Белобородов уверенным шагом подошел к летчикам:
— Куда мне?
Сашка пожал плечами:
— Можете в салон, а можете ко мне в кабину, все равно мы только вдвоем летим.
— Тогда я с Вами, товарищ подполковник, — открыто улыбнулся генерал, — давно мечтал побывать на месте летчика.
— Вам наверх, — Сашка показал на ступеньки, ведущие в кабину, — я сейчас проведу предполетный осмотр и поднимусь к вам, — он хотел еще добавить, чтобы пассажир ничего в кабине не трогал, но одернул себя. В конце концов, перед ним генерал, а не ребенок. Дождавшись, пока генерал заберется в кабину, Сашка повернулся к Никифорову, — Ну давай, — он пожал другу руку, — выше нос, Петро!

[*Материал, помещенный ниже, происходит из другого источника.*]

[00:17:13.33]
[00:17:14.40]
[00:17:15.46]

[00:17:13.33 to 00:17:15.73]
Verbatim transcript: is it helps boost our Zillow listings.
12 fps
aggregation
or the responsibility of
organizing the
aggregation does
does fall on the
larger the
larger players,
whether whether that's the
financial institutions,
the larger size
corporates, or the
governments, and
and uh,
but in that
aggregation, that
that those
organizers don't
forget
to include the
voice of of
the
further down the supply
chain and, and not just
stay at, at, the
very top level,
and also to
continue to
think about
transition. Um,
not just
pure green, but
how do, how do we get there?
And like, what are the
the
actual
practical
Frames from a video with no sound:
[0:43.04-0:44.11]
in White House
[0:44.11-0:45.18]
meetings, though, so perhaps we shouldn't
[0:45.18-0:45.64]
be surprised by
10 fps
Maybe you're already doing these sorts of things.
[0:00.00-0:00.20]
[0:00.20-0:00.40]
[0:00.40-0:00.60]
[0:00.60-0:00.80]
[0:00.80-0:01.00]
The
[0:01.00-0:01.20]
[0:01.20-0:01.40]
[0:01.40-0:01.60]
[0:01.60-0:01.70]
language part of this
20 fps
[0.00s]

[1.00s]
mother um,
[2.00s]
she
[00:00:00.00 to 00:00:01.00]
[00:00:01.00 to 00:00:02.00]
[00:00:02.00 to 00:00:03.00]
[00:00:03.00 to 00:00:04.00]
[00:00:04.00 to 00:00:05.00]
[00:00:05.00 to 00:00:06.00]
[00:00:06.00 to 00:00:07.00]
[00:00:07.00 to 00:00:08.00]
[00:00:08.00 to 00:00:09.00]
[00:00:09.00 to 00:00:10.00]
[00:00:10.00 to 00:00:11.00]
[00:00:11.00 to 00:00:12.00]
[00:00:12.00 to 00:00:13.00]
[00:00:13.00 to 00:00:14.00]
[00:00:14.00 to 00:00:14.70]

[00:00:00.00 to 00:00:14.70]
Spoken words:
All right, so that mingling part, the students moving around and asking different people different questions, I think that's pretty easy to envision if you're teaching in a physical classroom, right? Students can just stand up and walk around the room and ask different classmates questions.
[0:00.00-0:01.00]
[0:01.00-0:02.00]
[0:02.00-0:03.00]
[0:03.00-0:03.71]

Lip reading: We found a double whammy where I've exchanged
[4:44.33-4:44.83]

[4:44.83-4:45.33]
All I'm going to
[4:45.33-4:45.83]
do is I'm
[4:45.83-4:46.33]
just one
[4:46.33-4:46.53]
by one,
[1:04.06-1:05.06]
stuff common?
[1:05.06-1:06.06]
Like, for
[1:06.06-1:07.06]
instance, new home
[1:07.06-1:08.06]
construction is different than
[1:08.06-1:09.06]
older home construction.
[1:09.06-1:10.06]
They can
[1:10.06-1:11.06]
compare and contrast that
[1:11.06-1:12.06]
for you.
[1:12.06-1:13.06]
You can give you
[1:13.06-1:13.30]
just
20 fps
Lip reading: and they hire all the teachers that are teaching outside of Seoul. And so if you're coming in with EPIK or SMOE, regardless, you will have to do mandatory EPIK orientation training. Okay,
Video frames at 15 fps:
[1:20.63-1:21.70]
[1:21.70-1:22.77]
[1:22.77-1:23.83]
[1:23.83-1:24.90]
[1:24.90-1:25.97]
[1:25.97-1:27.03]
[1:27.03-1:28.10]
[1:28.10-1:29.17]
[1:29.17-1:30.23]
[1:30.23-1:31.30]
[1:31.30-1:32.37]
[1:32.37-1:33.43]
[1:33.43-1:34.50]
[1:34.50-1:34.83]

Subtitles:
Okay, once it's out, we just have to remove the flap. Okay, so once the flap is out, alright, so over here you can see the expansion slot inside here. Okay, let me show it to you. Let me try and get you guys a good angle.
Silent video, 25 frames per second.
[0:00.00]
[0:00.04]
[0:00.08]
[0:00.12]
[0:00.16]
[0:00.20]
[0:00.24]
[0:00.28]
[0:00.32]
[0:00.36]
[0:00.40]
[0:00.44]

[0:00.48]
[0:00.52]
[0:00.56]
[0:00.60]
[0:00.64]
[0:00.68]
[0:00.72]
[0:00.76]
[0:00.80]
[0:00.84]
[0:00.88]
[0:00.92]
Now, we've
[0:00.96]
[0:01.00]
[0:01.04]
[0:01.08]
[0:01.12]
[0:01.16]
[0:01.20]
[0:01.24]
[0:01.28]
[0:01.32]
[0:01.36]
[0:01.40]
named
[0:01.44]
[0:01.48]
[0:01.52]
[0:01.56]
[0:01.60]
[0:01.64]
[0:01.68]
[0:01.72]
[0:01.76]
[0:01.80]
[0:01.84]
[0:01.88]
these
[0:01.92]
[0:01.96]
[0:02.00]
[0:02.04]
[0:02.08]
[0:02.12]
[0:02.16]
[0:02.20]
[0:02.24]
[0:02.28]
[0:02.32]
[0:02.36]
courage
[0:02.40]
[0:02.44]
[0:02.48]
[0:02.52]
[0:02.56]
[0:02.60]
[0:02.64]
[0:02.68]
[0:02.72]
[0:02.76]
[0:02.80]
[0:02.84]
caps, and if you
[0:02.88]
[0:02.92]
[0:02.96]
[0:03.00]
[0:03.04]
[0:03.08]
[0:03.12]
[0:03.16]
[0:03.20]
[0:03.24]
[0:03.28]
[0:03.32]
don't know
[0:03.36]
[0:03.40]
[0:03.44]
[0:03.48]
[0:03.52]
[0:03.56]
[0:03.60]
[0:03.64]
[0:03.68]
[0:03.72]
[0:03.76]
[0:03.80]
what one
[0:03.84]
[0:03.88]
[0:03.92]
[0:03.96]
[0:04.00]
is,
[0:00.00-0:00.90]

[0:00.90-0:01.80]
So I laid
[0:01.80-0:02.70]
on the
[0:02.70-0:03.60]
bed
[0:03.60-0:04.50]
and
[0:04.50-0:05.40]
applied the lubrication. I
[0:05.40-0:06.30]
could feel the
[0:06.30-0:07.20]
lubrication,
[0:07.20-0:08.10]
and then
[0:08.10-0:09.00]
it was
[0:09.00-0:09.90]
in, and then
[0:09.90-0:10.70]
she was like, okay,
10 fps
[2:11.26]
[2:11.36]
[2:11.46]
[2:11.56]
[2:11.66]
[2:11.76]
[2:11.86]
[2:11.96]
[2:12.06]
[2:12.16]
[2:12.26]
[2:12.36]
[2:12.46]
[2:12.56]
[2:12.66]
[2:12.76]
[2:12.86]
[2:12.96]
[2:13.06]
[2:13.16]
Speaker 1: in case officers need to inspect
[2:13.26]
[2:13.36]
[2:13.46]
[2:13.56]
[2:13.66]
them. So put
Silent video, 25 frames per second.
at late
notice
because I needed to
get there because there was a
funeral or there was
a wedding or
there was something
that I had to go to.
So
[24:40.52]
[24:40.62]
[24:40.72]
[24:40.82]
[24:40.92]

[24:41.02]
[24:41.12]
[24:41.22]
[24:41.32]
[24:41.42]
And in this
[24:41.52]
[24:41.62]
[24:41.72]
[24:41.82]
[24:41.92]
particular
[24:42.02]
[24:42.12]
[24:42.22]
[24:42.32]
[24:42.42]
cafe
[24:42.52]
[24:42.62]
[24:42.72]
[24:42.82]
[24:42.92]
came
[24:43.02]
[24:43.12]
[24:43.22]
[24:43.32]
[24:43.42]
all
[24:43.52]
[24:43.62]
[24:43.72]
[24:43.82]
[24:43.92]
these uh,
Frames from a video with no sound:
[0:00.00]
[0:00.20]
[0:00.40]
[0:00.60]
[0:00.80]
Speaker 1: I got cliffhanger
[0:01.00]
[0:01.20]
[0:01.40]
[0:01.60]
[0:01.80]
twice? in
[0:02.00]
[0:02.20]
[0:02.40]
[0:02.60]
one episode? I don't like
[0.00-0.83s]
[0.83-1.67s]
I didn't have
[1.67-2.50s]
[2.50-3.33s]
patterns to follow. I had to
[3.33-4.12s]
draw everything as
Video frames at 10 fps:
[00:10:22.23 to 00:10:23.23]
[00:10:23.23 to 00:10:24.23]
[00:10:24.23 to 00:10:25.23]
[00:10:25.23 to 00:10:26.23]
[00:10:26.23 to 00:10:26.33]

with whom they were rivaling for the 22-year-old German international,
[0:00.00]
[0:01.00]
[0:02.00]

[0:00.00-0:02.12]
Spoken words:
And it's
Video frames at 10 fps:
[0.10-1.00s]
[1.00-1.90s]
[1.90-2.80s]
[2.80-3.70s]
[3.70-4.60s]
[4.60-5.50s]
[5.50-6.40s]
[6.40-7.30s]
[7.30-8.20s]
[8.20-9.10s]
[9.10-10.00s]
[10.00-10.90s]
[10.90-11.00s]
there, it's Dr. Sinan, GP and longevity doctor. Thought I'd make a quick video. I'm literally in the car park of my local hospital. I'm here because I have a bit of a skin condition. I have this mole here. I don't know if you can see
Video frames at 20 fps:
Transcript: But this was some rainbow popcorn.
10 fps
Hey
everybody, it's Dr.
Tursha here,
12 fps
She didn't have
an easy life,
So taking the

— Только попробуй погибнуть! — Никифоров до боли сжал Сашкину ладонь, пристально глядя ему в глаза.
— Не дождетесь! — усмехнулся Сашка и выдернув руку из Петькиных тисков, шагнул к вертолету. Еще раз осмотрев машину и закрыв грузовой люк, мимоходом скользнув взглядом в ящикам со взрывчаткой, крепко накрепко привязанным ремнями к полу и стенам фюзеляжа, забрался на свое место. Генерал уже расположился в правой чашке и ерзал на неудобном парашюте, с интересом разглядывая приборы. — Товарищи пассажиры, — от нервов Сашку несло, наш вертолет совершает рейс Калуга — Вяземский лес…
— Дорогобужский, — усмехнулся Белобородов, было заметно, что ему тоже не по себе.
— Прошу прощения, Дорогобужский лес. Во время взлета и посадки просьба не покидать своих мест и по салону не ходить, — неся эту чушь, он запускал движок, — а теперь пристегните ремни, мы взлетаем. Впрочем, ремни не обязательно, — и он плавно стал работать ручками и педалями, поднимая машину в воздух. Только бы не просесть, не удариться шасси о землю. Кто знает, что там накрутили саперы. Наконец вертолет поднялся на 20 метров и Стаин направил его в горизонтальный полет с плавным набором высоты. Все, теперь не до шуток, теперь надо только долететь и вернуться. Через пятнадцать минут полета внизу промелькнул передний край. От немцев в небо ударила нитка трассеров, но ушла куда-то далеко в сторону. Били в надежде напугать. Зато, теперь точно известно, что они обнаружены, а значит, немцы будут их жать. Еще полчаса полета и они вышли в партизанский район. Сашка тут же поднял тяжеленную маску ПНВ. Да это тебе не «мишка» и не «горбатый» с их технологиями двадцать первого века. Вовремя. В небо ударили лучи прожекторов, судорожно выискивая наглого русского, решившегося на полет в такую погоду, да еще и ночью. Вот, значит, как погибли девчонки! Скорее всего, Наташа не сняла прибор ночного видения, и луч прожектора просто ослепил девушку. Тут и без ПНВ если попасть в полосу света, по глазам ударит не слабо. Просто не могли немцы их сбить зенитным огнем. Весельская с кучей попаданий долетела до родного аэродрома, а тут девчонки практически сразу упали. Небо перечеркнули очереди зенитных автоматов. Немцы били на звук, наугад, но это тоже было опасно. Сашка не заметил, как закусил до крови губу. Несмотря на зенитную завесу, он вел машину спокойно и плавно, будто совершал экскурсионную прогулку и лишь струйка крови, стекающая на подбородок и капающая потом на комбинезон, говорили о неимоверном нервном напряжении.